## ABOUT THIS TASK
Each record is to be duplicated exactly, with nothing added.

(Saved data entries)
Content starts

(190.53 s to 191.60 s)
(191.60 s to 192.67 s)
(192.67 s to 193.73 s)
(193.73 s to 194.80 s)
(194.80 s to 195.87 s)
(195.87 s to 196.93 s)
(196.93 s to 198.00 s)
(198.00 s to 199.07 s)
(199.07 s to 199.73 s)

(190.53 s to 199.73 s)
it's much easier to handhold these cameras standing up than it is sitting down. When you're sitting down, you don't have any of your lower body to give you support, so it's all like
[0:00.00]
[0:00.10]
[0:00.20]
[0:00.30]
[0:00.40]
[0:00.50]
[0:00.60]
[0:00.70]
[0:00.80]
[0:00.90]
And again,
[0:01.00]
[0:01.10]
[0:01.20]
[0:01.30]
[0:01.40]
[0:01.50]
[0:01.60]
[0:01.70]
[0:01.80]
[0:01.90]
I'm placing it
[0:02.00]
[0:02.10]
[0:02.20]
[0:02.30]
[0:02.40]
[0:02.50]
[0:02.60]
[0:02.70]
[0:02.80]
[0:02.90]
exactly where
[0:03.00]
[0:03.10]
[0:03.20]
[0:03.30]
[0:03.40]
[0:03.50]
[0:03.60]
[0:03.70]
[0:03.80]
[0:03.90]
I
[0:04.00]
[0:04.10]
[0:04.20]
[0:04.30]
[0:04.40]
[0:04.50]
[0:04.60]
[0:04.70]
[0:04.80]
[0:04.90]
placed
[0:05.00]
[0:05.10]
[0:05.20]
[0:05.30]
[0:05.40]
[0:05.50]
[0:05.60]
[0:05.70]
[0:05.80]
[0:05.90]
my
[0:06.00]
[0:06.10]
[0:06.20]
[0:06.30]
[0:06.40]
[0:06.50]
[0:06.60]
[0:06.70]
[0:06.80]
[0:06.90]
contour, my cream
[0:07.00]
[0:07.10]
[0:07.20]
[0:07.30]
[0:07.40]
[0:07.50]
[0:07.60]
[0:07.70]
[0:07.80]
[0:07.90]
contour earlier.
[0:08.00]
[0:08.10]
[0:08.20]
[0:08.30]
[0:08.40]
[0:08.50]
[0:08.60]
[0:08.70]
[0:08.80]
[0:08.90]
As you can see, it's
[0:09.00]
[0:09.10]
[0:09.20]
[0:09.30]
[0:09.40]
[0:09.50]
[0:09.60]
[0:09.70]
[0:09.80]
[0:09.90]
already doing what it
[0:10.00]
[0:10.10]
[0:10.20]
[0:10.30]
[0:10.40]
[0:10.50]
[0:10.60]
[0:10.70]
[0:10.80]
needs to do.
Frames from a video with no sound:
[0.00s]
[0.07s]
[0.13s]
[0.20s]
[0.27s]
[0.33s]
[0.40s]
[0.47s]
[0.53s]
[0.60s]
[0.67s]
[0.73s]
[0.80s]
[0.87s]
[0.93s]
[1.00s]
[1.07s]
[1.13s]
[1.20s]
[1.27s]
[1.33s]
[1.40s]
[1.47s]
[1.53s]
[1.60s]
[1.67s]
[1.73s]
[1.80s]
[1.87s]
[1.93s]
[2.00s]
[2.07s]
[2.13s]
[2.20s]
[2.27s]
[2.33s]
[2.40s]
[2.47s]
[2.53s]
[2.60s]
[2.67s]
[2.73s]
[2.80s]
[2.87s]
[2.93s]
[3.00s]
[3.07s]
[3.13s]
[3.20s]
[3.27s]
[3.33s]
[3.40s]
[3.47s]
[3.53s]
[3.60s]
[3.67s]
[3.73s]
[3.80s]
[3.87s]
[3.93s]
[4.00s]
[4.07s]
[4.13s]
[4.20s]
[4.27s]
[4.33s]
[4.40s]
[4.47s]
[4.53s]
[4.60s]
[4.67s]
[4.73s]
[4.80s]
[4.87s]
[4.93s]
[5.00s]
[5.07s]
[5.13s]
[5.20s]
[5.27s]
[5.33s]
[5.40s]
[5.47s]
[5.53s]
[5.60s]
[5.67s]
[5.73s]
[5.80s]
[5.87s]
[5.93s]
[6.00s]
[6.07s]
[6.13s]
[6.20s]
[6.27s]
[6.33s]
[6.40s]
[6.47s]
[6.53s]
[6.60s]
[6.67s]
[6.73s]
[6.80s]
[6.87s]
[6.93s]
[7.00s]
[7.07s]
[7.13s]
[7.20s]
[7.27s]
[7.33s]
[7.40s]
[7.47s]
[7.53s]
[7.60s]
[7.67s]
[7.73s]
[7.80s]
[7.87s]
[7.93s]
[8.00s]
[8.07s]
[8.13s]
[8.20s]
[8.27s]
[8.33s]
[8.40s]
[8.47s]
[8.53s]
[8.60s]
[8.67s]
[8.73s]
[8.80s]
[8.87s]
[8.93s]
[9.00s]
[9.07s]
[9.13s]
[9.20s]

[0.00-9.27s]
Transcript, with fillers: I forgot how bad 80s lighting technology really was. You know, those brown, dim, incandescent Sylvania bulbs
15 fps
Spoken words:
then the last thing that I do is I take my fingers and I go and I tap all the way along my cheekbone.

Content ends

## OUTPUT OF THE TASK
(190.53 s to 191.60 s)
(191.60 s to 192.67 s)
(192.67 s to 193.73 s)
(193.73 s to 194.80 s)
(194.80 s to 195.87 s)
(195.87 s to 196.93 s)
(196.93 s to 198.00 s)
(198.00 s to 199.07 s)
(199.07 s to 199.73 s)

(190.53 s to 199.73 s)
it's much easier to handhold these cameras standing up than it is sitting down. When you're sitting down, you don't have any of your lower body to give you support, so it's all like
[0:00.00]
[0:00.10]
[0:00.20]
[0:00.30]
[0:00.40]
[0:00.50]
[0:00.60]
[0:00.70]
[0:00.80]
[0:00.90]
And again,
[0:01.00]
[0:01.10]
[0:01.20]
[0:01.30]
[0:01.40]
[0:01.50]
[0:01.60]
[0:01.70]
[0:01.80]
[0:01.90]
I'm placing it
[0:02.00]
[0:02.10]
[0:02.20]
[0:02.30]
[0:02.40]
[0:02.50]
[0:02.60]
[0:02.70]
[0:02.80]
[0:02.90]
exactly where
[0:03.00]
[0:03.10]
[0:03.20]
[0:03.30]
[0:03.40]
[0:03.50]
[0:03.60]
[0:03.70]
[0:03.80]
[0:03.90]
I
[0:04.00]
[0:04.10]
[0:04.20]
[0:04.30]
[0:04.40]
[0:04.50]
[0:04.60]
[0:04.70]
[0:04.80]
[0:04.90]
placed
[0:05.00]
[0:05.10]
[0:05.20]
[0:05.30]
[0:05.40]
[0:05.50]
[0:05.60]
[0:05.70]
[0:05.80]
[0:05.90]
my
[0:06.00]
[0:06.10]
[0:06.20]
[0:06.30]
[0:06.40]
[0:06.50]
[0:06.60]
[0:06.70]
[0:06.80]
[0:06.90]
contour, my cream
[0:07.00]
[0:07.10]
[0:07.20]
[0:07.30]
[0:07.40]
[0:07.50]
[0:07.60]
[0:07.70]
[0:07.80]
[0:07.90]
contour earlier.
[0:08.00]
[0:08.10]
[0:08.20]
[0:08.30]
[0:08.40]
[0:08.50]
[0:08.60]
[0:08.70]
[0:08.80]
[0:08.90]
As you can see, it's
[0:09.00]
[0:09.10]
[0:09.20]
[0:09.30]
[0:09.40]
[0:09.50]
[0:09.60]
[0:09.70]
[0:09.80]
[0:09.90]
already doing what it
[0:10.00]
[0:10.10]
[0:10.20]
[0:10.30]
[0:10.40]
[0:10.50]
[0:10.60]
[0:10.70]
[0:10.80]
needs to do.
Frames from a video with no sound:
[0.00s]
[0.07s]
[0.13s]
[0.20s]
[0.27s]
[0.33s]
[0.40s]
[0.47s]
[0.53s]
[0.60s]
[0.67s]
[0.73s]
[0.80s]
[0.87s]
[0.93s]
[1.00s]
[1.07s]
[1.13s]
[1.20s]
[1.27s]
[1.33s]
[1.40s]
[1.47s]
[1.53s]
[1.60s]
[1.67s]
[1.73s]
[1.80s]
[1.87s]
[1.93s]
[2.00s]
[2.07s]
[2.13s]
[2.20s]
[2.27s]
[2.33s]
[2.40s]
[2.47s]
[2.53s]
[2.60s]
[2.67s]
[2.73s]
[2.80s]
[2.87s]
[2.93s]
[3.00s]
[3.07s]
[3.13s]
[3.20s]
[3.27s]
[3.33s]
[3.40s]
[3.47s]
[3.53s]
[3.60s]
[3.67s]
[3.73s]
[3.80s]
[3.87s]
[3.93s]
[4.00s]
[4.07s]
[4.13s]
[4.20s]
[4.27s]
[4.33s]
[4.40s]
[4.47s]
[4.53s]
[4.60s]
[4.67s]
[4.73s]
[4.80s]
[4.87s]
[4.93s]
[5.00s]
[5.07s]
[5.13s]
[5.20s]
[5.27s]
[5.33s]
[5.40s]
[5.47s]
[5.53s]
[5.60s]
[5.67s]
[5.73s]
[5.80s]
[5.87s]
[5.93s]
[6.00s]
[6.07s]
[6.13s]
[6.20s]
[6.27s]
[6.33s]
[6.40s]
[6.47s]
[6.53s]
[6.60s]
[6.67s]
[6.73s]
[6.80s]
[6.87s]
[6.93s]
[7.00s]
[7.07s]
[7.13s]
[7.20s]
[7.27s]
[7.33s]
[7.40s]
[7.47s]
[7.53s]
[7.60s]
[7.67s]
[7.73s]
[7.80s]
[7.87s]
[7.93s]
[8.00s]
[8.07s]
[8.13s]
[8.20s]
[8.27s]
[8.33s]
[8.40s]
[8.47s]
[8.53s]
[8.60s]
[8.67s]
[8.73s]
[8.80s]
[8.87s]
[8.93s]
[9.00s]
[9.07s]
[9.13s]
[9.20s]

[0.00-9.27s]
Transcript, with fillers: I forgot how bad 80s lighting technology really was. You know, those brown, dim, incandescent Sylvania bulbs
15 fps
Spoken words:
then the last thing that I do is I take my fingers and I go and I tap all the way along my cheekbone.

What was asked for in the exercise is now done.